After Prior left the game for that Macias pinch-hit, Kerry Wood came in to make his fifth relief appearance. This is the first time these two, in whom we had so much hope for being a powerful pitching rotation tandem for years to come, had ever appeared in the same game. And despite the fact that Wood said, after the game:

I plan on being a starter for a few more years.
I wouldn't do that. Wood consistently hit 97 and 98 MPH on most of his 28 pitches, and struck out Taguchi on an 88-MPH breaking ball -- that sort of thing is just unfair, that is, unless you're a Cub fan.

Personally, if I'm Jim Hendry, I go to Wood after the season and beg, cajole, sweet-talk, whatever he has to do, to get Kerry to be the closer in 2006. Just like Dempster, he seems temperamentally suited to the role -- even his body language on the mound appears different than when he's a starter. The velocity is amazing considering the shoulder trouble he's had, and with a winter of rest and/or being scoped and then rest, it might approach 100 next year -- thus, giving us the guy we always thought we had in Kyle Farnsworth. Dempster could be re-signed to be Wood's setup man.

Odd, isn't it? The three pitchers last night were three-fifths of the starting rotation from mid-April to early May of this year, and here we are in mid-August and two of them are pitching nearly lights-out in a revamped bullpen.

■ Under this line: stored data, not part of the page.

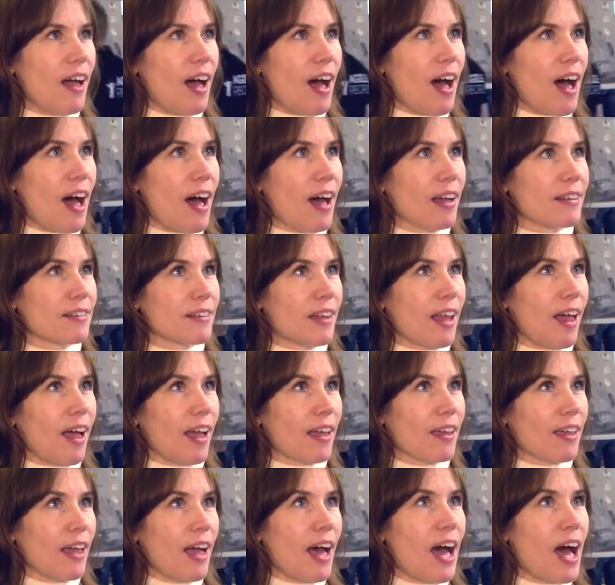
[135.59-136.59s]
and
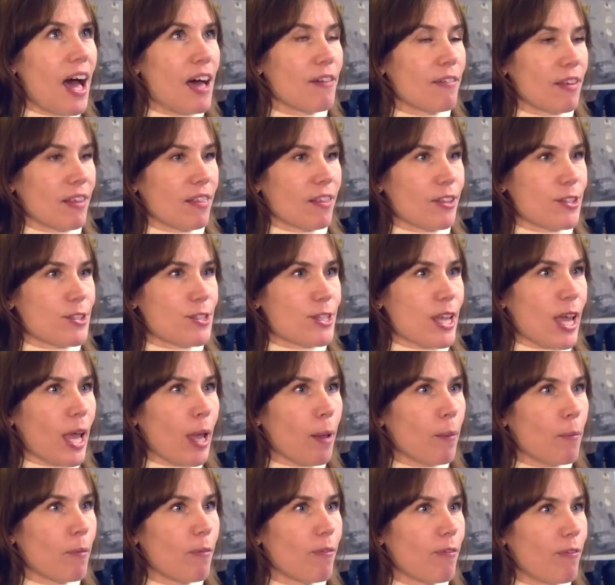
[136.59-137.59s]
like having the
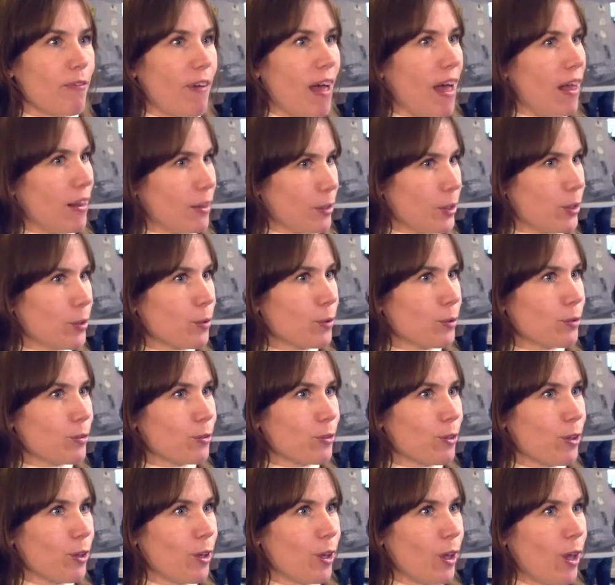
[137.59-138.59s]
same
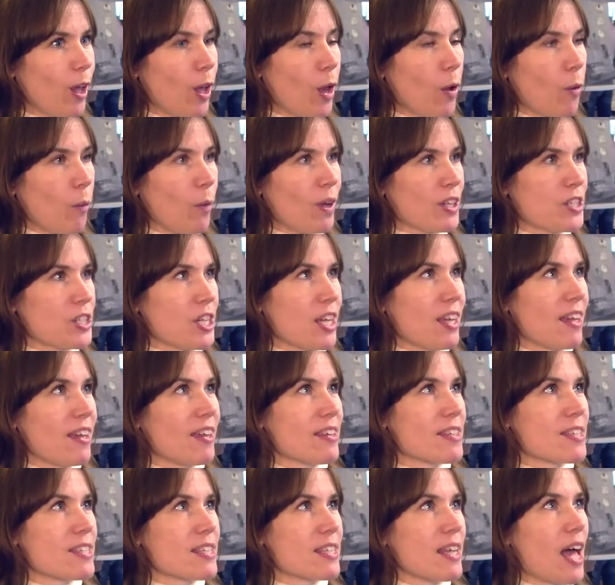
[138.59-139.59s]
values, which
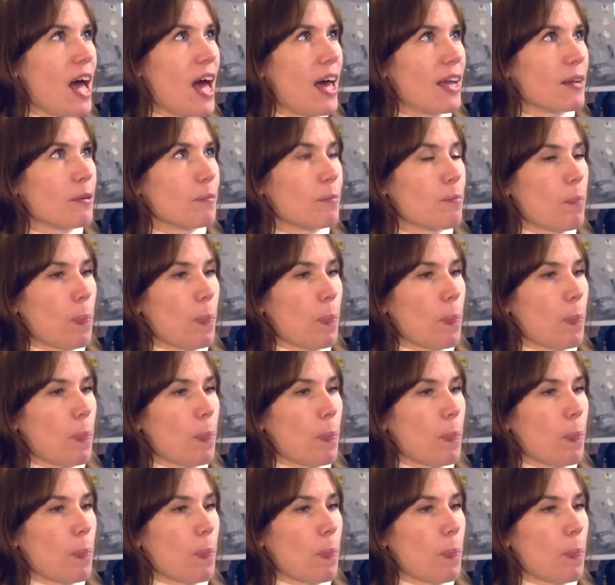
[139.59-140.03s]
is that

Since Wood's return, he has thrown 6 innings, allowed ONE hit, walked three, and struck out ten. Good stuff, any way you consider it.

Firsts last night: Matt Lawton hit his first Cub homer, and also singled. And Cardinals backup catcher Mike Mahoney, who has spent almost all of the last eleven seasons in the minors (several of them with the Cubs -- in looking up his record, I realized why the Cubs signed him as a minor league free agent in 2000; he went to Creighton, Jim Hendry's alma mater) and had only 36 ML AB before this year, hit his first ML homer off Prior -- and it was a no-doubt-about it shot.

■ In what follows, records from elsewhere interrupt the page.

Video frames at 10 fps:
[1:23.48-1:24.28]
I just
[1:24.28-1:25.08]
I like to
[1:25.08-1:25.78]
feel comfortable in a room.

Corey Patterson also homered, his first since his return, and a twentyish couple sitting in front of us took some umbrage at our group yelling of "Corey, you still suck!" afterwards, and our praise of Henry Blanco's defensive abilities (the woman said, "Don't you like Michael Barrett?"), and I told them first, that it's "toughlove", and a motivational tool -- but they didn't quite seem to get it.

We do this partly to defuse the tension that this season has given us, and partly because we do love the players and want them to do well. I like Michael Barrett's offense -- combined, in fact, Cub catchers have 29 doubles, 17 HR, 62 RBI and are hitting .272/.329/.404, pretty good -- but frankly, he doesn't throw runners out very well, and for pitch-calling and as a clubhouse leader, as I've written here before, the Cubs really miss Damian Miller.

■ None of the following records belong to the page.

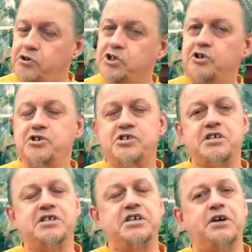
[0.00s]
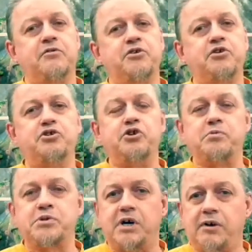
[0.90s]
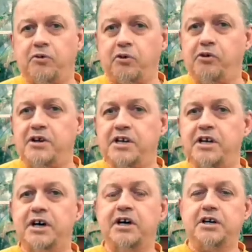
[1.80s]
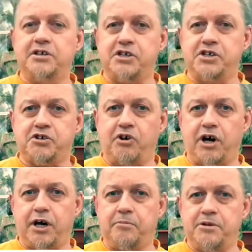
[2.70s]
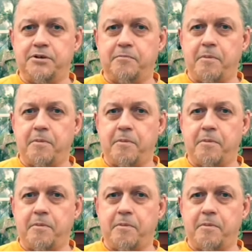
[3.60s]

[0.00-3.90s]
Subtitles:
consisting of the groups I've already described.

In any case when the game was over, I told them they sure picked a terrific game to attend, and gave them a BCB card and they promised to pass this site along -- so if you two are here, welcome!

Signs seen: the usual selection of "Sportscenter Is Next" signs, along with one misspelled "Sportcenter", but there was one clever one using the initials ESPN: it read
Every
St. Louis'
Pitcher's
Nightmare:
D-Lee MVP 25.

I liked that one.

Notes: after one game and one relief appearance, John Koronka was sent back to Iowa and Todd Wellemeyer recalled; neither move makes a whole lot of sense. And the game on Saturday, August 27, vs. the Marlins, originally scheduled as a CSN broadcast at 3:05, has been changed to a 12:25 start at Fox-TV's request.

The weather was great. The baseball was well-played, exciting, and the result was satisfying. And though a 3-4 homestand is not acceptable, taking three of four from the Cardinals is not only that, it is delicious. The Cubs have played well against tough opponents, and I would expect nothing less in Houston. Regardless of where the Cubs are now, there are still 44 games -- more than a quarter of the schedule -- remaining, and it does appear, at last and at least, that this team is playing good baseball again.